Major Altcoins and Political Tokens Take a Hit
The hardest-hit tokens were those tied to political affiliations. The TRUMP and MELANIA tokens faced sharp declines of 20% and 32%, respectively. Their plunge highlighted the speculative nature of politically themed cryptocurrencies.
Other notable losers included Solana, Dogecoin, and Cardano, all of which suffered double-digit losses. This cascading sell-off across the altcoin spectrum revealed the market’s fragile optimism leading up to Trump’s inauguration.
Trump Coin: A Controversial Venture
Trump Coin, a digital asset launched under the banner of the Trump campaign, has drawn scrutiny for its design and timing. Initially introduced with a capped supply of 200 million tokens, the supply is set to balloon to 1 billion over three years through a complex unlocking mechanism.
Tokenomics and Distribution
- The Trump camp retains control over 80% of the token supply, while the public and liquidity pool hold just 10% each.
- The distribution involves “cliffs” and vesting periods, with Groups 1 and 4 set to unlock 10% of their tokens after three months, followed by daily releases over 24 months.
- This structure centralizes control and raises questions about market manipulation risks.
How Trump Profits from Trump Coin
The financial architecture of Trump Coin revolves around two entities: CIC Ventures LLC and CIC Digital LLC. Both are owned by the Donald J. Trump Revocable Trust. These entities have previously netted millions, including $7 million from Trump’s NFT ventures in 2023.
With fees as high as 10% on some transactions, the revenue potential is significant. On launch day alone, the token generated $12.5 million in fees, underscoring its profitability but also fueling concerns about the burden on investors.
Public Sentiment and Investment Behavior
A survey by NFTEvening and Storible revealed polarized public opinion on Trump Coin:
- 32% of Americans have invested in the token, with 27% of these investors reporting profits.
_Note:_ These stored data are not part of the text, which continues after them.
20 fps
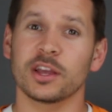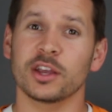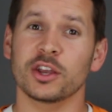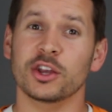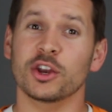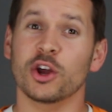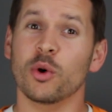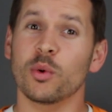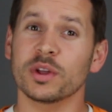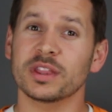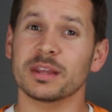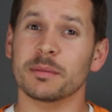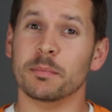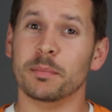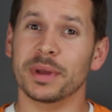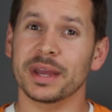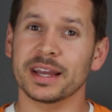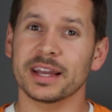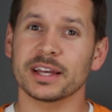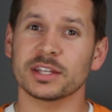You know what the
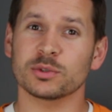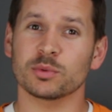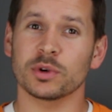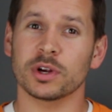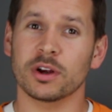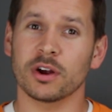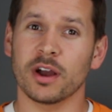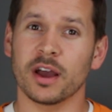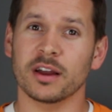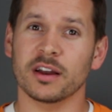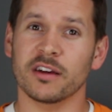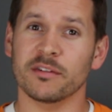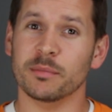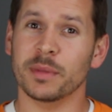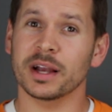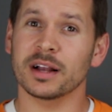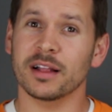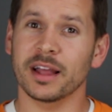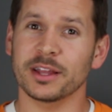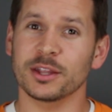biggest regret of
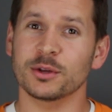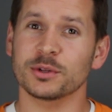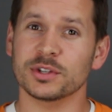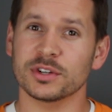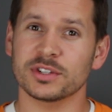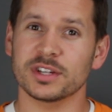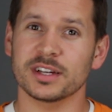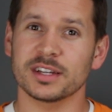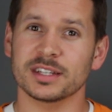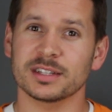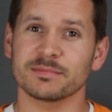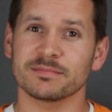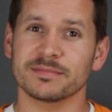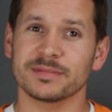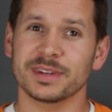MedCline users is?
- 21% of buyers are first-time crypto investors, highlighting the token’s appeal to newcomers.
- However, 42% believe the coin is a scam, reflecting deep skepticism about its legitimacy.
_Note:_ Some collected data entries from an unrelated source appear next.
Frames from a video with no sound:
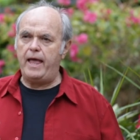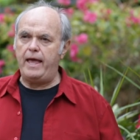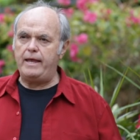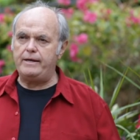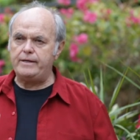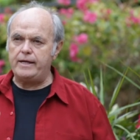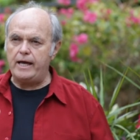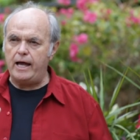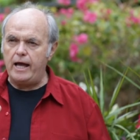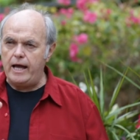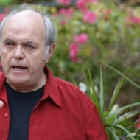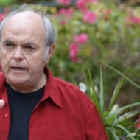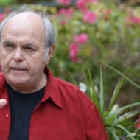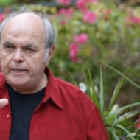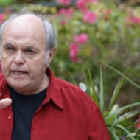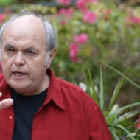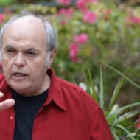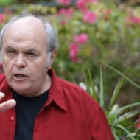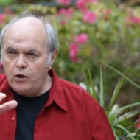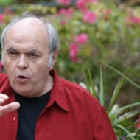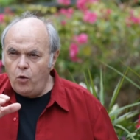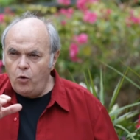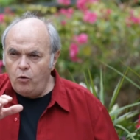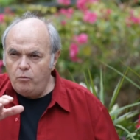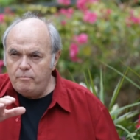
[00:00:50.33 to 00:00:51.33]
And a
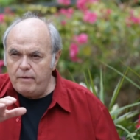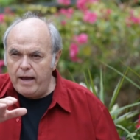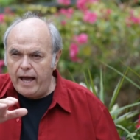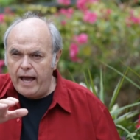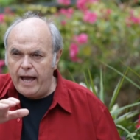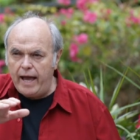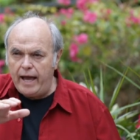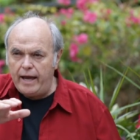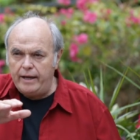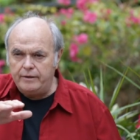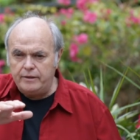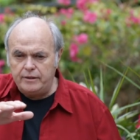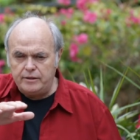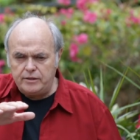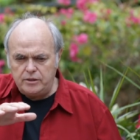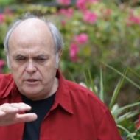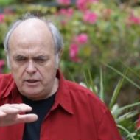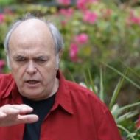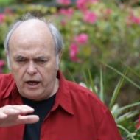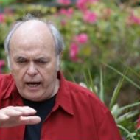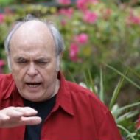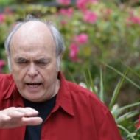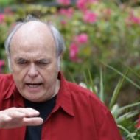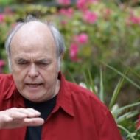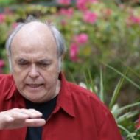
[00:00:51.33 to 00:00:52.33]
little old man,
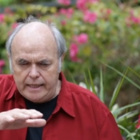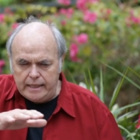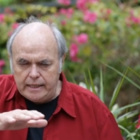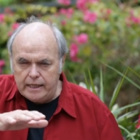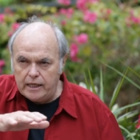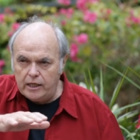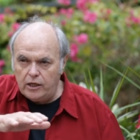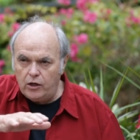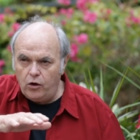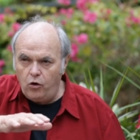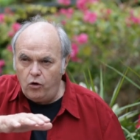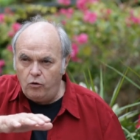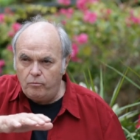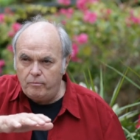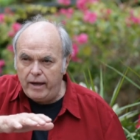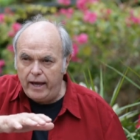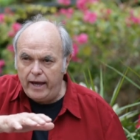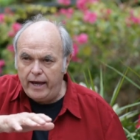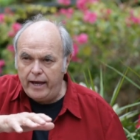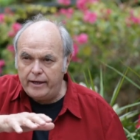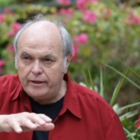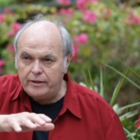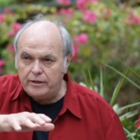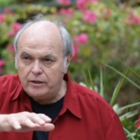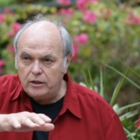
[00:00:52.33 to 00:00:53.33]
tiny little old
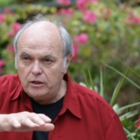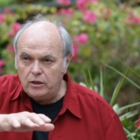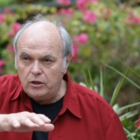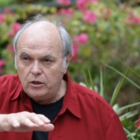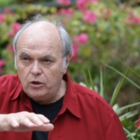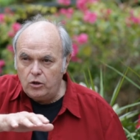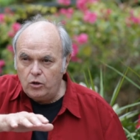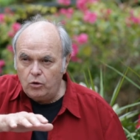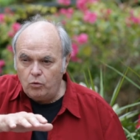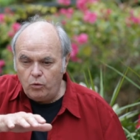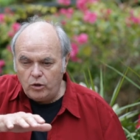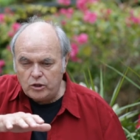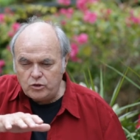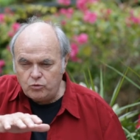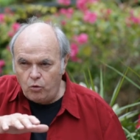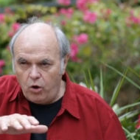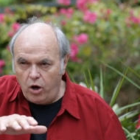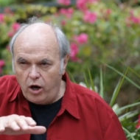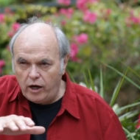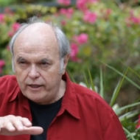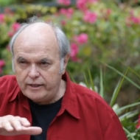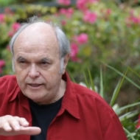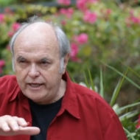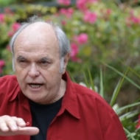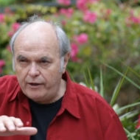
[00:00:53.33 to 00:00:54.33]
man, was
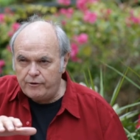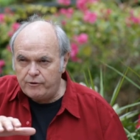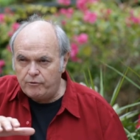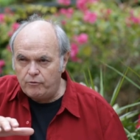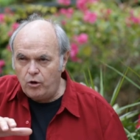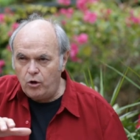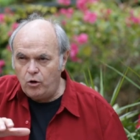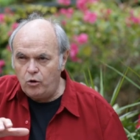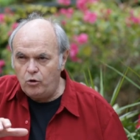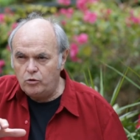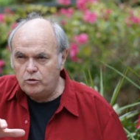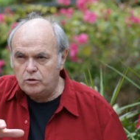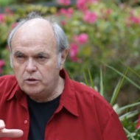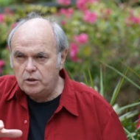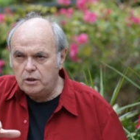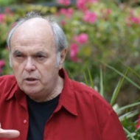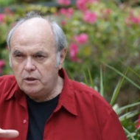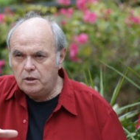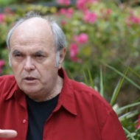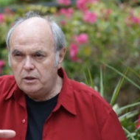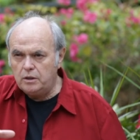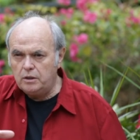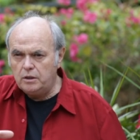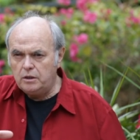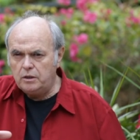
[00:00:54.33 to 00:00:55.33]
walking down the road.
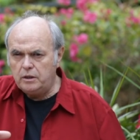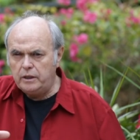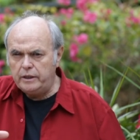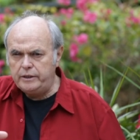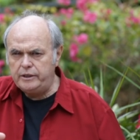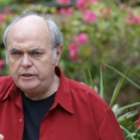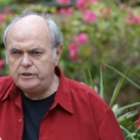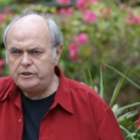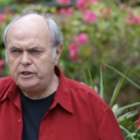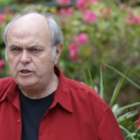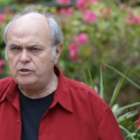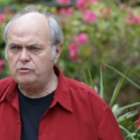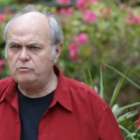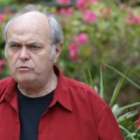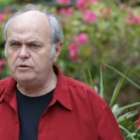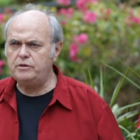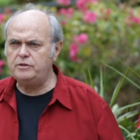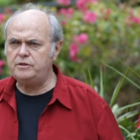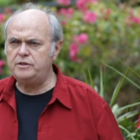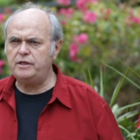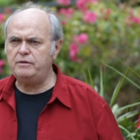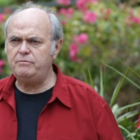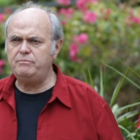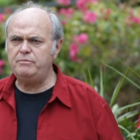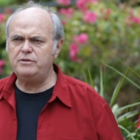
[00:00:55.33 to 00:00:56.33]
He said to her, he
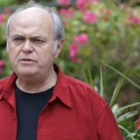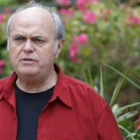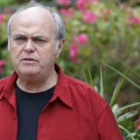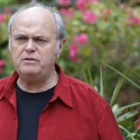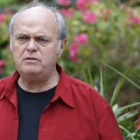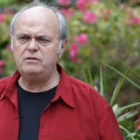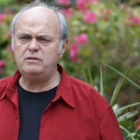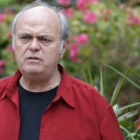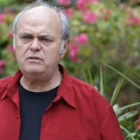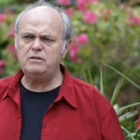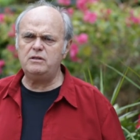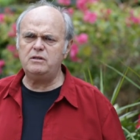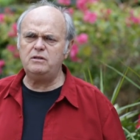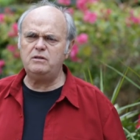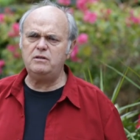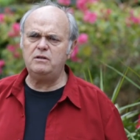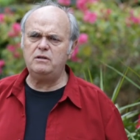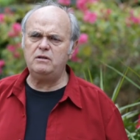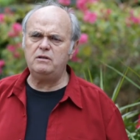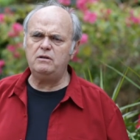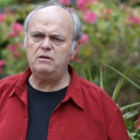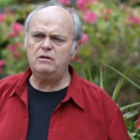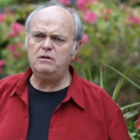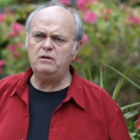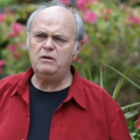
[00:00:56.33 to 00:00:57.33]
said, Mrs., he said,
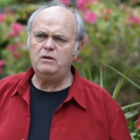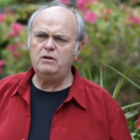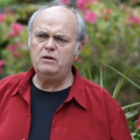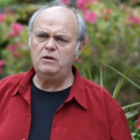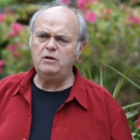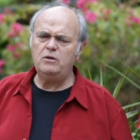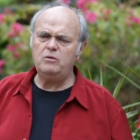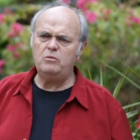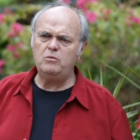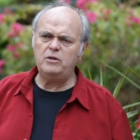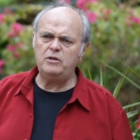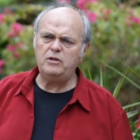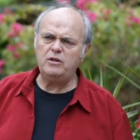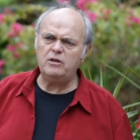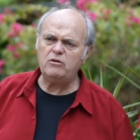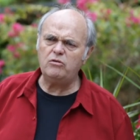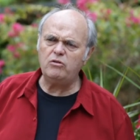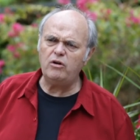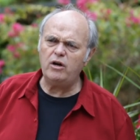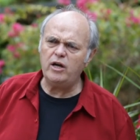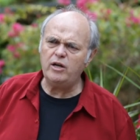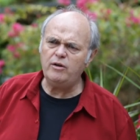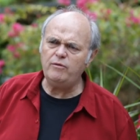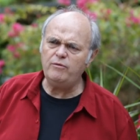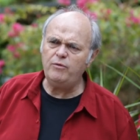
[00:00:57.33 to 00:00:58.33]
uh, what are you
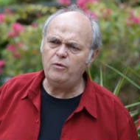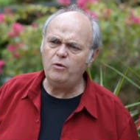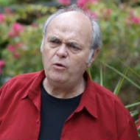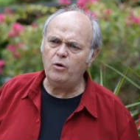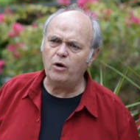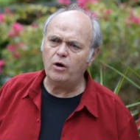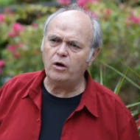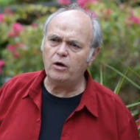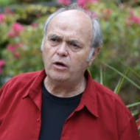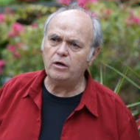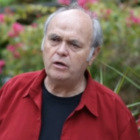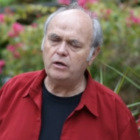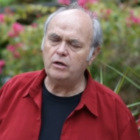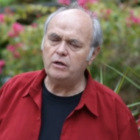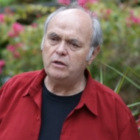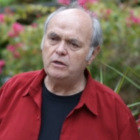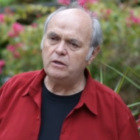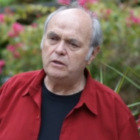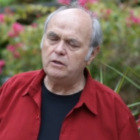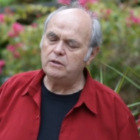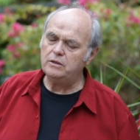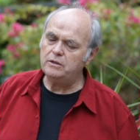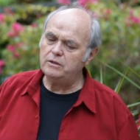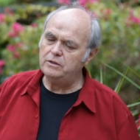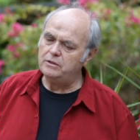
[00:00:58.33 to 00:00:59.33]
crying for?
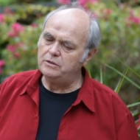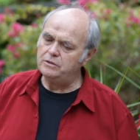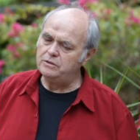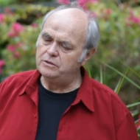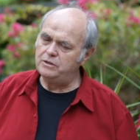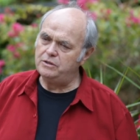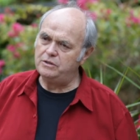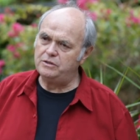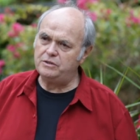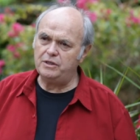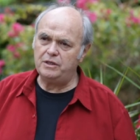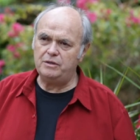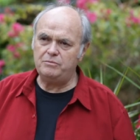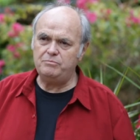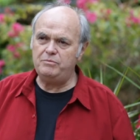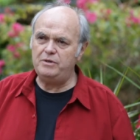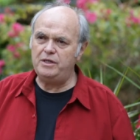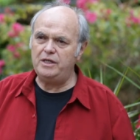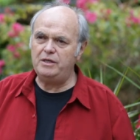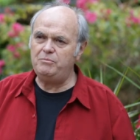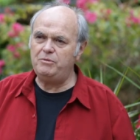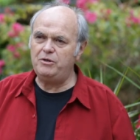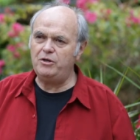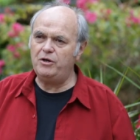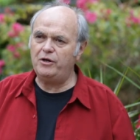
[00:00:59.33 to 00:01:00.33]
said, me
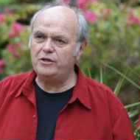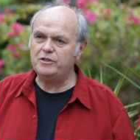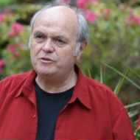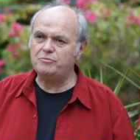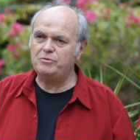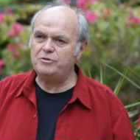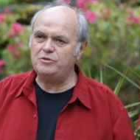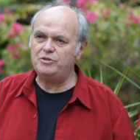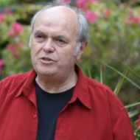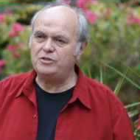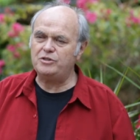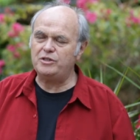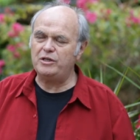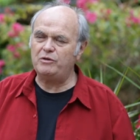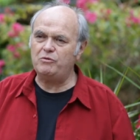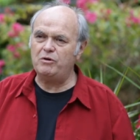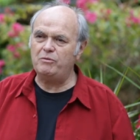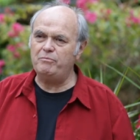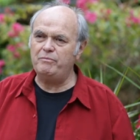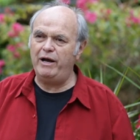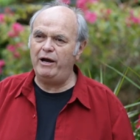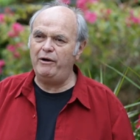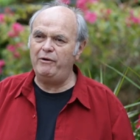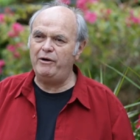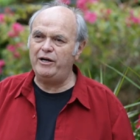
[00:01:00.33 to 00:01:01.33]
and my husband, she said,
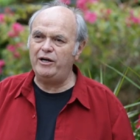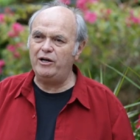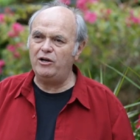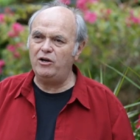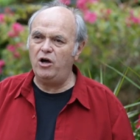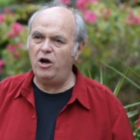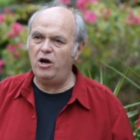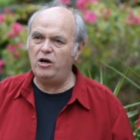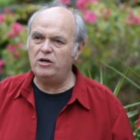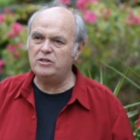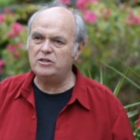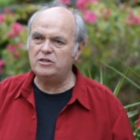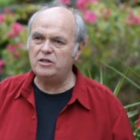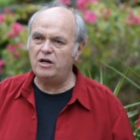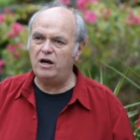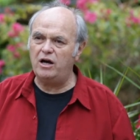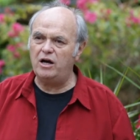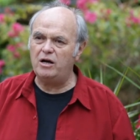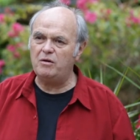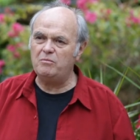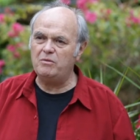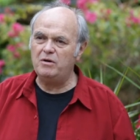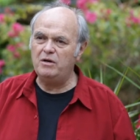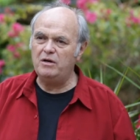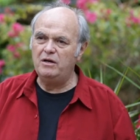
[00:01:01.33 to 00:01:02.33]
we're married a long
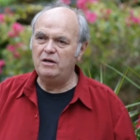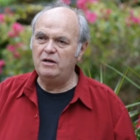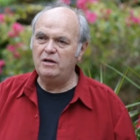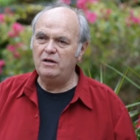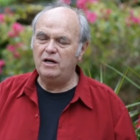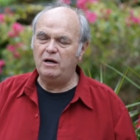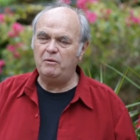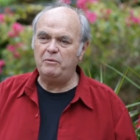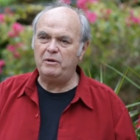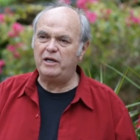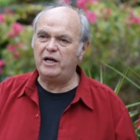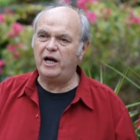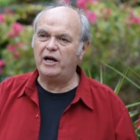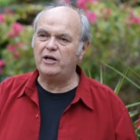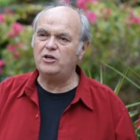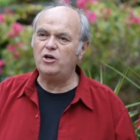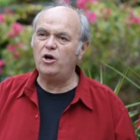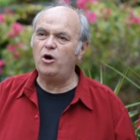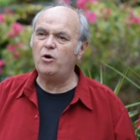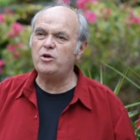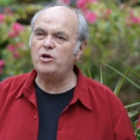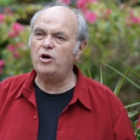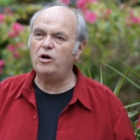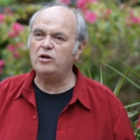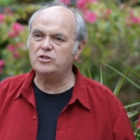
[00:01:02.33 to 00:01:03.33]
time. And we got
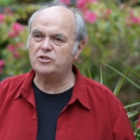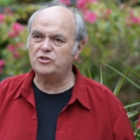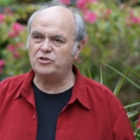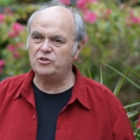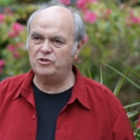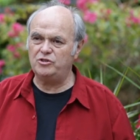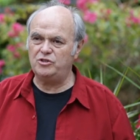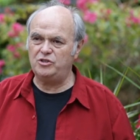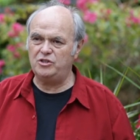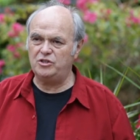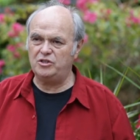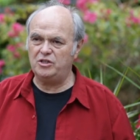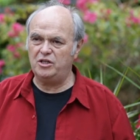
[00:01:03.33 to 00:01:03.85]
no youngster, she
These findings underline the divide between those lured by the potential for quick profits and those wary of the token’s opaque structure and high fees.
Whale Activity and Market Manipulation Fears
The trading activity surrounding Trump Coin has also raised eyebrows. A crypto whale reportedly spent $12 million to acquire 860,895 tokens at an average price of $13.94. Another trader, leveraging perfect timing, turned a $1.1 million investment into $70 million within hours.
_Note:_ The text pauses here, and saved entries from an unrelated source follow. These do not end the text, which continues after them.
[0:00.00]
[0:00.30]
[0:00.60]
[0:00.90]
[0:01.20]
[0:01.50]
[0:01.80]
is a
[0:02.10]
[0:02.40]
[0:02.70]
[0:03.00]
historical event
Adding to concerns, Trump’s team allegedly sold $500 million worth of tokens while retaining control of 85% of the supply. Though unverified, these figures have amplified accusations of market manipulation and cast doubt on the coin’s sustainability.
Market Implications of Trump’s Inaugural Silence
The broader crypto market’s reaction to Trump’s address underscores the sector’s reliance on political signals. Many investors had banked on favorable policy announcements, given Trump’s previous hints at supporting digital assets.
Instead, the lack of any mention of cryptocurrency was interpreted as a bearish signal. This perceived indifference, coupled with profit-taking by speculators, triggered a market-wide correction.